Locate the line that contains "(322.17 s to 323.17 s)" in the data that follows. Copy it and every subsequent line to the end, exactly, excluding pictures.

(Data items)
○ ○ ○ ○

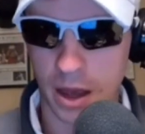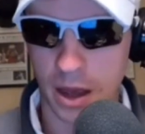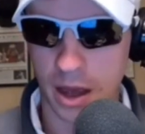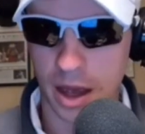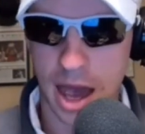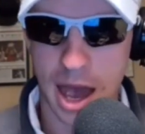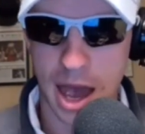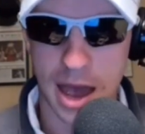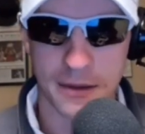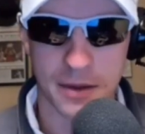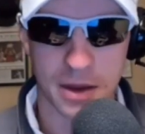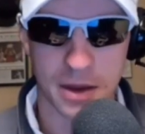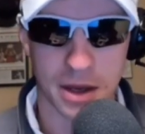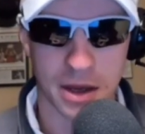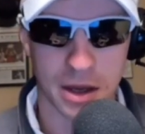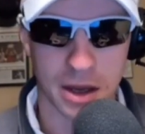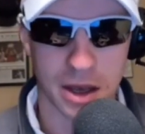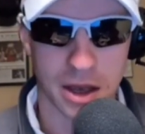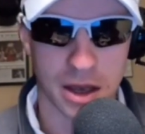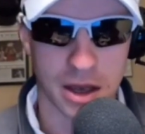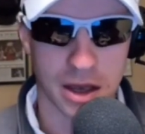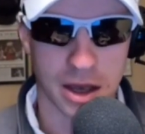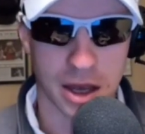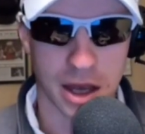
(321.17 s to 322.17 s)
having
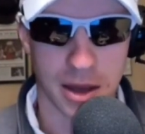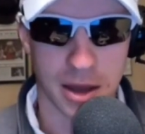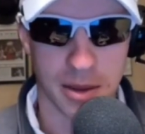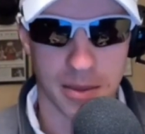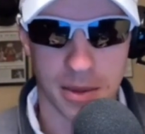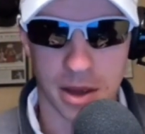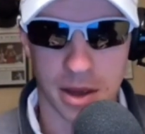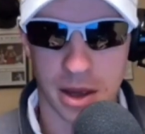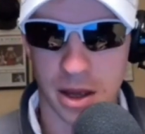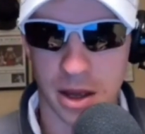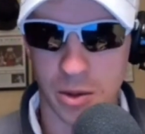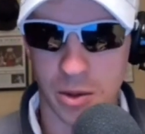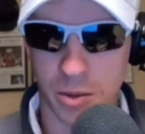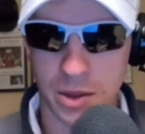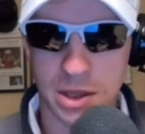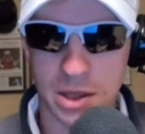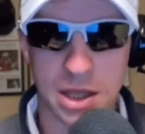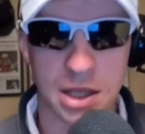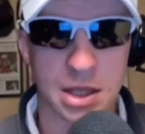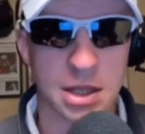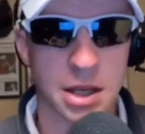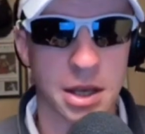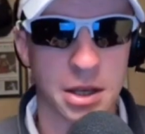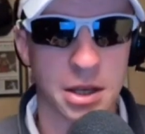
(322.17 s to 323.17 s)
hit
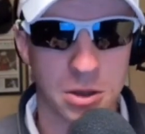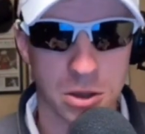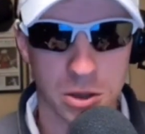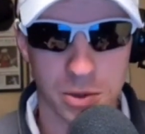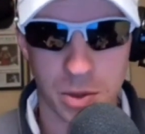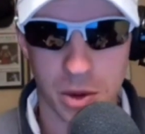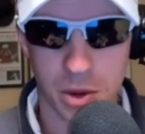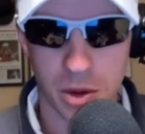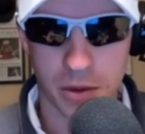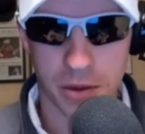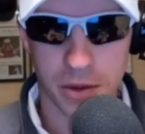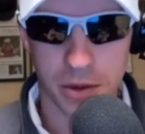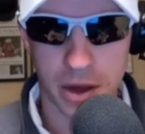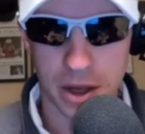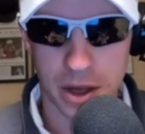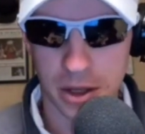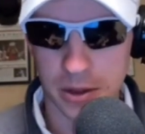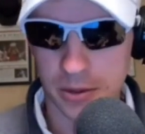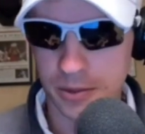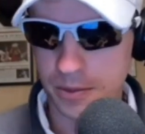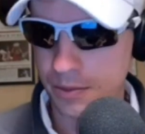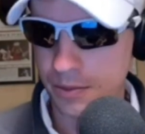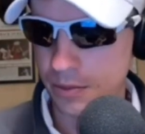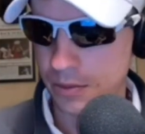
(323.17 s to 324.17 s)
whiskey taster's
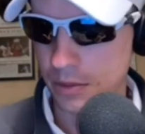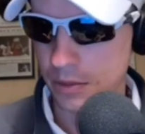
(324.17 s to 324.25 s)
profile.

○ ○ ○ ○

EXERCISE RESPONSE »
(322.17 s to 323.17 s)
hit
(323.17 s to 324.17 s)
whiskey taster's
(324.17 s to 324.25 s)
profile.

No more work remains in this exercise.